= Cyrille-Hector-Octave Côté =

Canadian politician

Cyrille-Hector-Octave Côté (September 1, 1809 - October 4, 1850) was a medical doctor and political figure in Lower Canada.

He was born Cyrille-Hector Côté in Quebec City in 1809, of Acadian descent, and studied at the Petit Séminaire de Québec and the Petit Séminaire de Montréal. He became a teacher. In 1831, he started the study of medicine at McGill College, but transferred to the University of Vermont shortly afterwards. Although he graduated with a medical certificate there in October 1831, he was at first not allowed to practice in Lower Canada because he had completed his studies in less than five years. However, in April 1832, he was given his license and entered practice at Sainte-Marguerite-de-Blairfindie. In 1833, he moved to Napierville. Later that year, he married Margaret Yelloby Jobson, the daughter of a prosperous local farmer.

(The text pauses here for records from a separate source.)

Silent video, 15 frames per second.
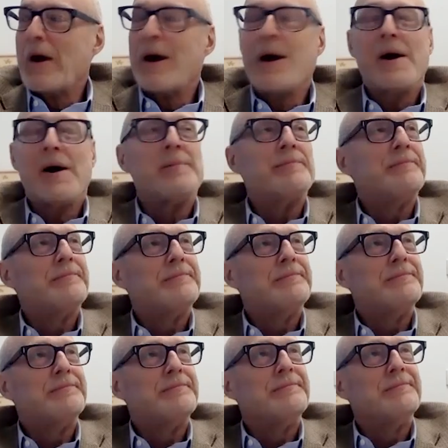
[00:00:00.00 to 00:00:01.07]
Um,
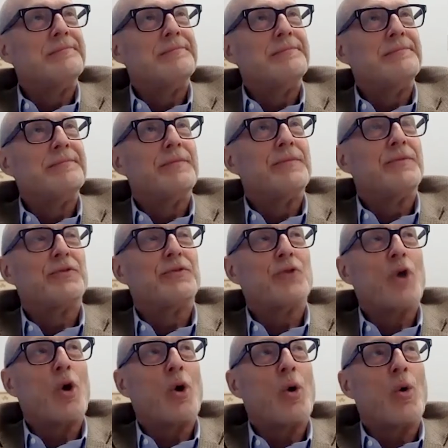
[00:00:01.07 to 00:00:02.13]

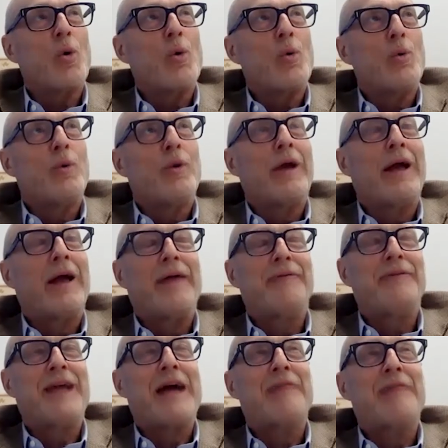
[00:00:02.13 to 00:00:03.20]
so
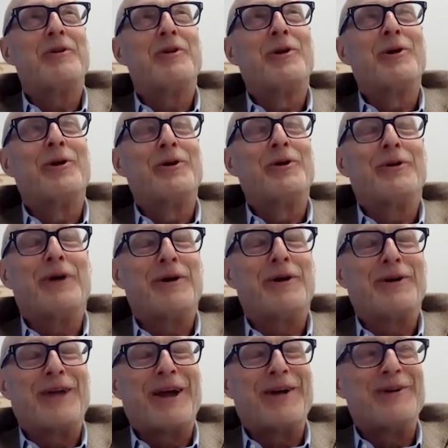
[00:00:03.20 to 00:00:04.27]
if you haven't learned
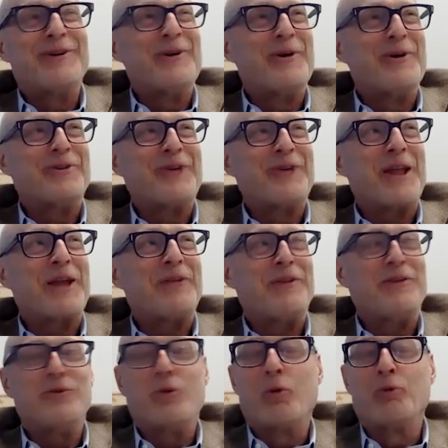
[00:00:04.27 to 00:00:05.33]
or get noticed, I like
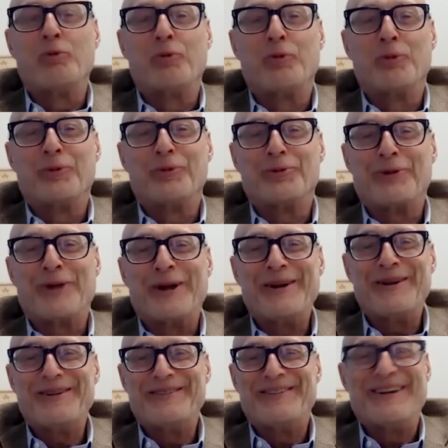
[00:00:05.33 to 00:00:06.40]
these old rules,
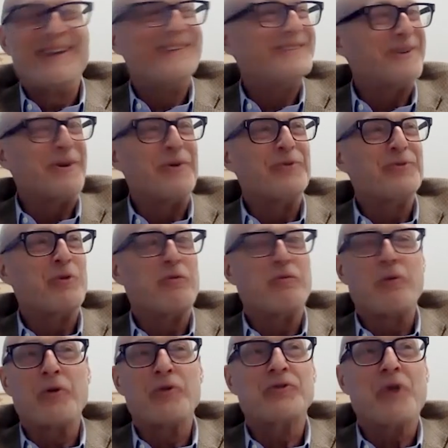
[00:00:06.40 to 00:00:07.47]
right? Right. So, so
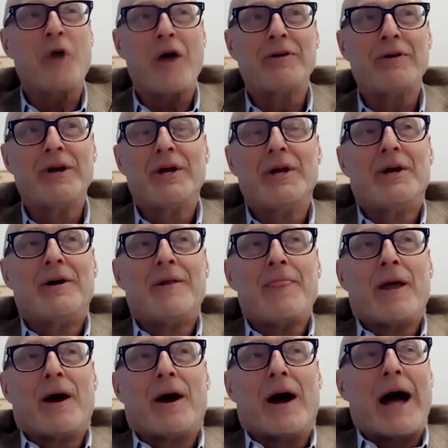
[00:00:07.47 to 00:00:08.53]
first off,
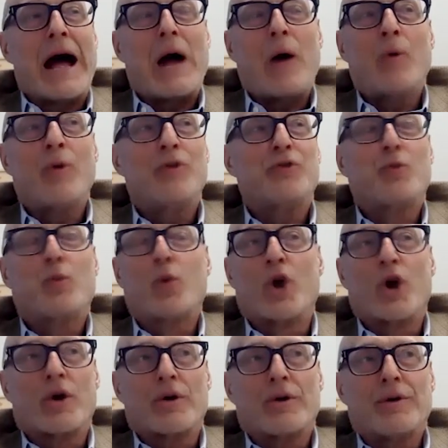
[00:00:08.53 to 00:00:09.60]
hours
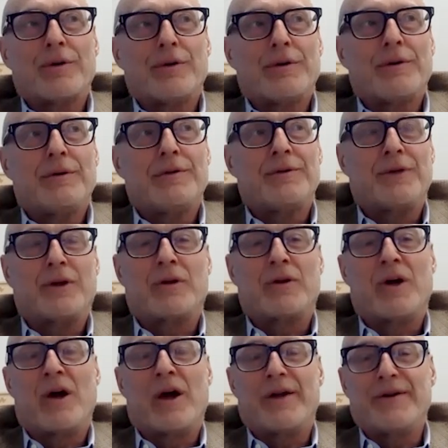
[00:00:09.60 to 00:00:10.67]
worked
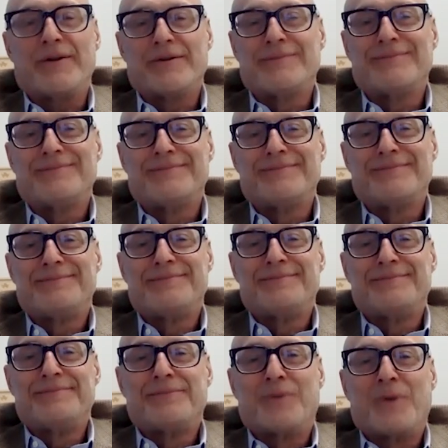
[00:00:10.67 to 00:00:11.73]
declined,
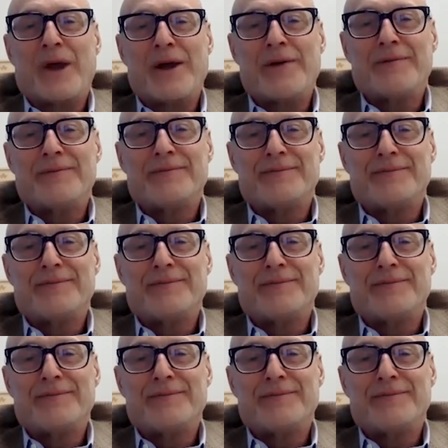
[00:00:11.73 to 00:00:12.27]
right?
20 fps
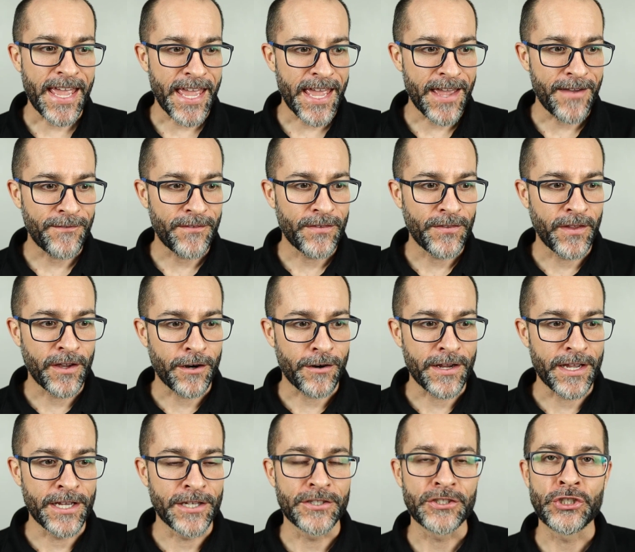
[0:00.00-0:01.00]
If
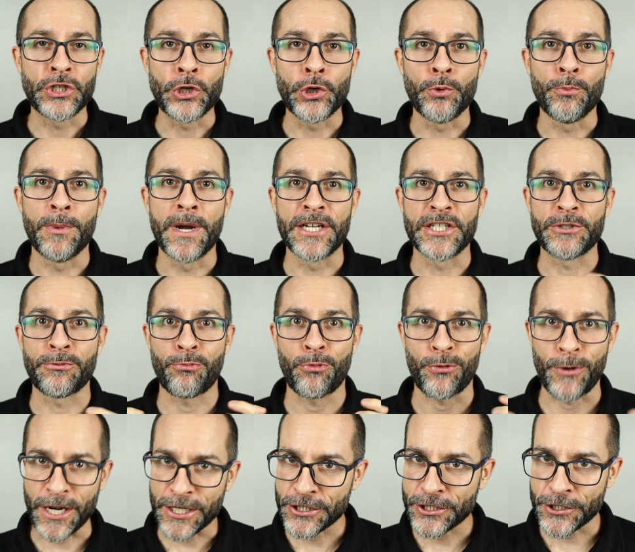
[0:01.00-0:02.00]
there is too much
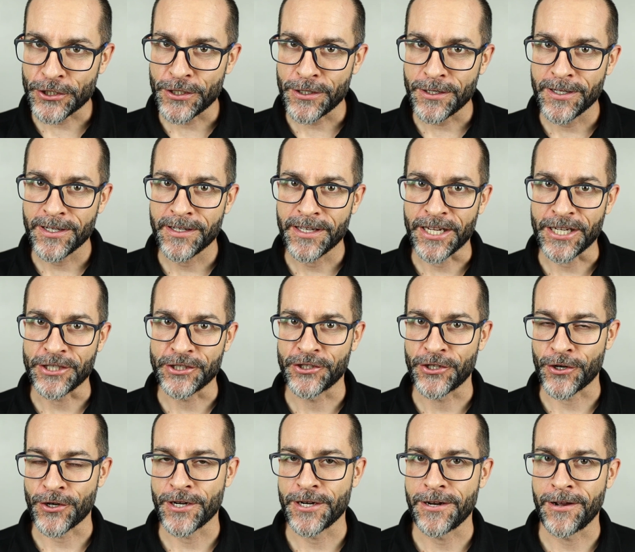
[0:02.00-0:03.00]
pressure
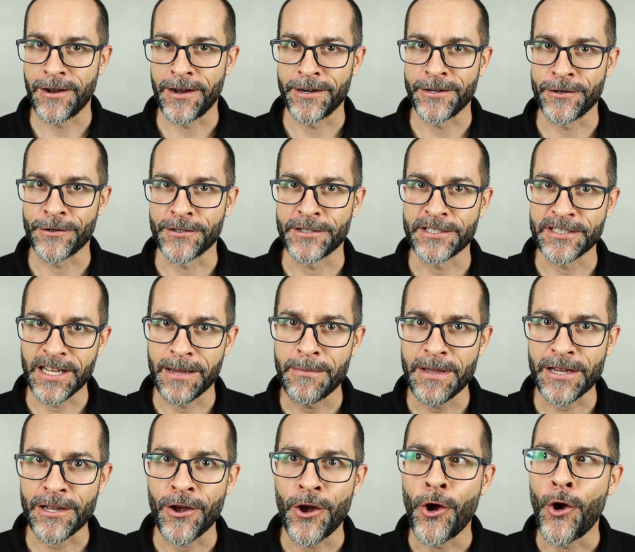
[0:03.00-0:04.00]
exerted on your
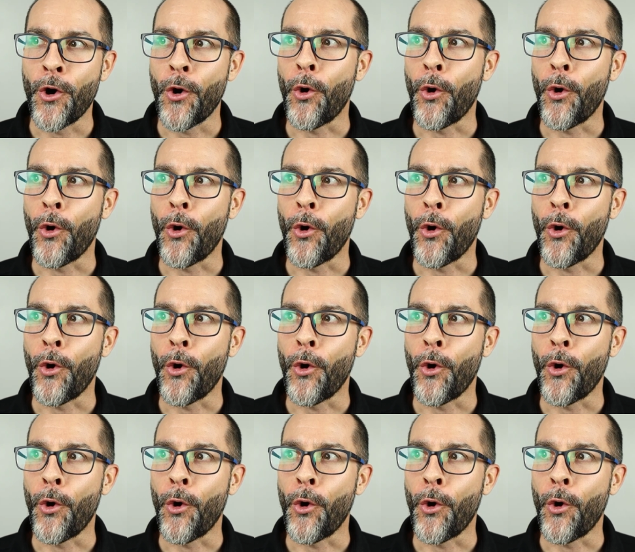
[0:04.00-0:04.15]
stomach,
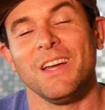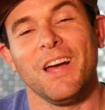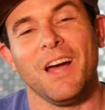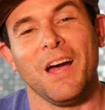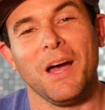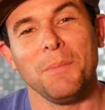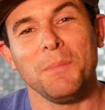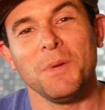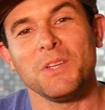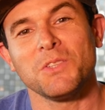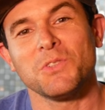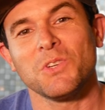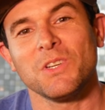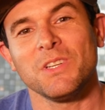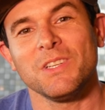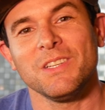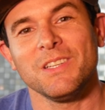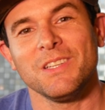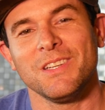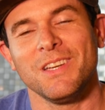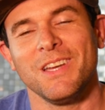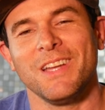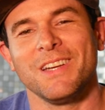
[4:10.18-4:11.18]
I'm
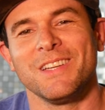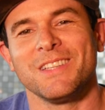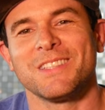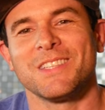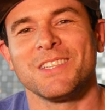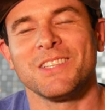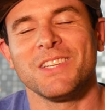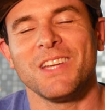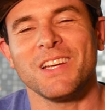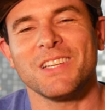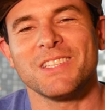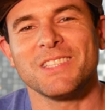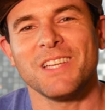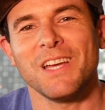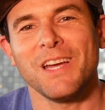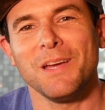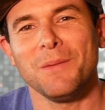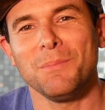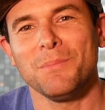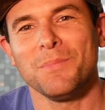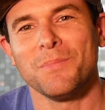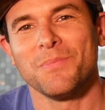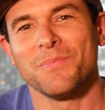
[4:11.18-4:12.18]
Ezra, and until next
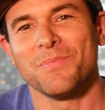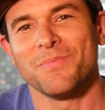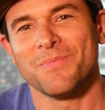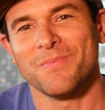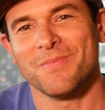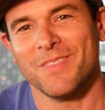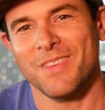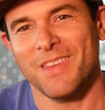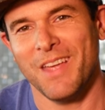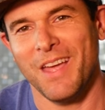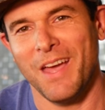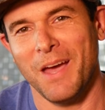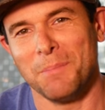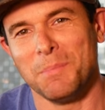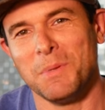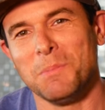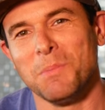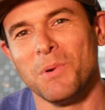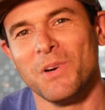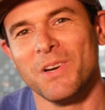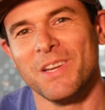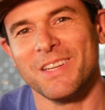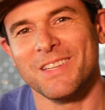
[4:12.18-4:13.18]
time,
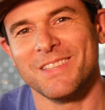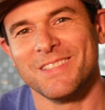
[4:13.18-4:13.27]
happy birding.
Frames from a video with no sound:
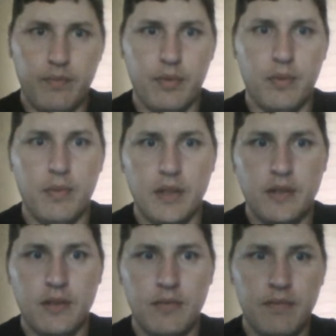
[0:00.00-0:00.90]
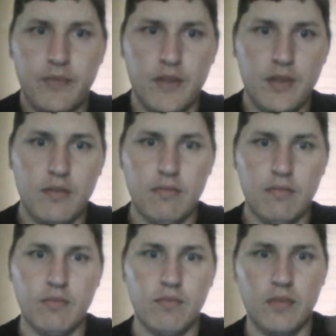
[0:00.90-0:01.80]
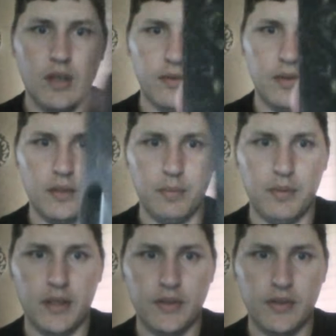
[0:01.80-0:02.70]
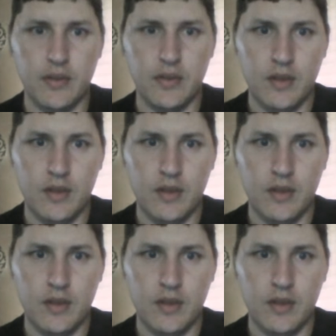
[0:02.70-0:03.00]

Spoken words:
pretty much goes into place.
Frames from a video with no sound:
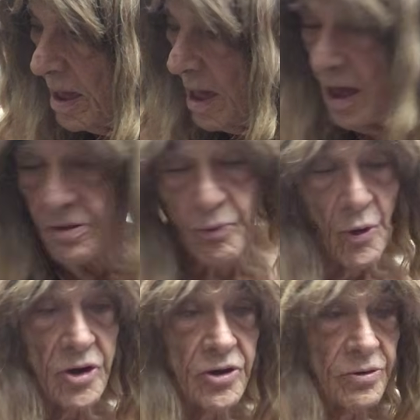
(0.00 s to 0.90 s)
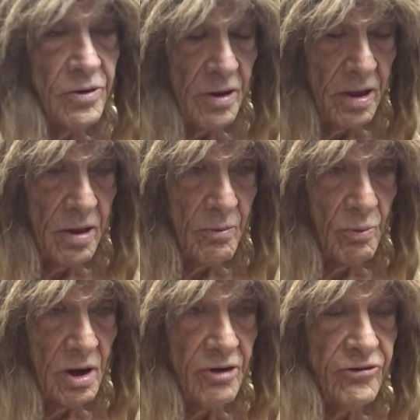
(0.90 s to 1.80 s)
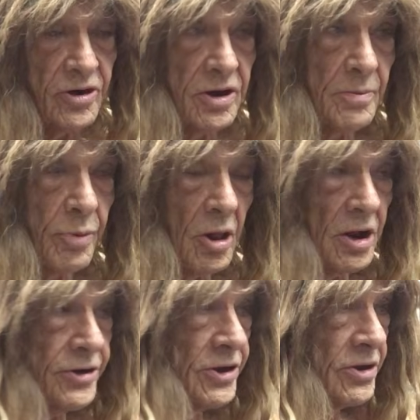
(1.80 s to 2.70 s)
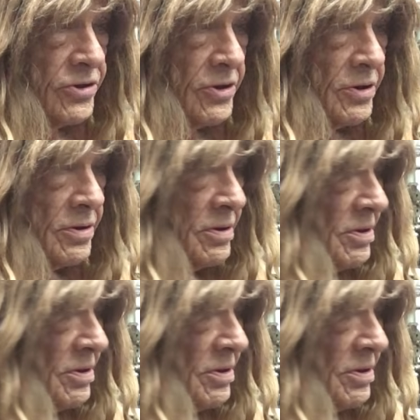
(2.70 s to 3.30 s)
I avoid religion and politics and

In 1834, he was elected to the Legislative Assembly of Lower Canada for L'Acadie and was a radical member of the Parti patriote. Côté became a leader for the Patriote movement in his region and joined Les Fils de la Liberté. After a price was set on his head, he left for the United States. Although originally supporting Louis-Joseph Papineau, he now allied himself with Robert Nelson and helped prepare a declaration of independence for Lower Canada. On February 28, 1838, with Nelson, he led a group of Patriotes into Lower Canada; they were quickly dispersed. The American authorities arrested the group's leaders because the United States were officially neutral in this dispute but they were released shortly afterwards. At this point, Côté began to organize a group known as the Frères chasseurs. In November 1838, Nelson and Côté took over the village of Napierville but were again defeated by volunteer troops loyal to the British. He returned to the practice of medicine and settled at Swanton, Vermont. By 1840, he had abandoned the Patriote movement and moved to Chazy, New York the following year.

He returned to Lower Canada in 1843, now a preacher for the Baptist faith. In 1844, he was ordained a Baptist minister and settled at Saint-Pie, Quebec. In 1848, he went to Philadelphia and helped prepare pamphlets to educate people about the Baptist faith, as well as translating an existing work into French. In 1849, he went to Sainte-Marie-de-Monnoir (later Marieville, Quebec).

He died in Hinesburg, Vermont in 1850, after suffering a heart attack while attending a Baptist meeting there.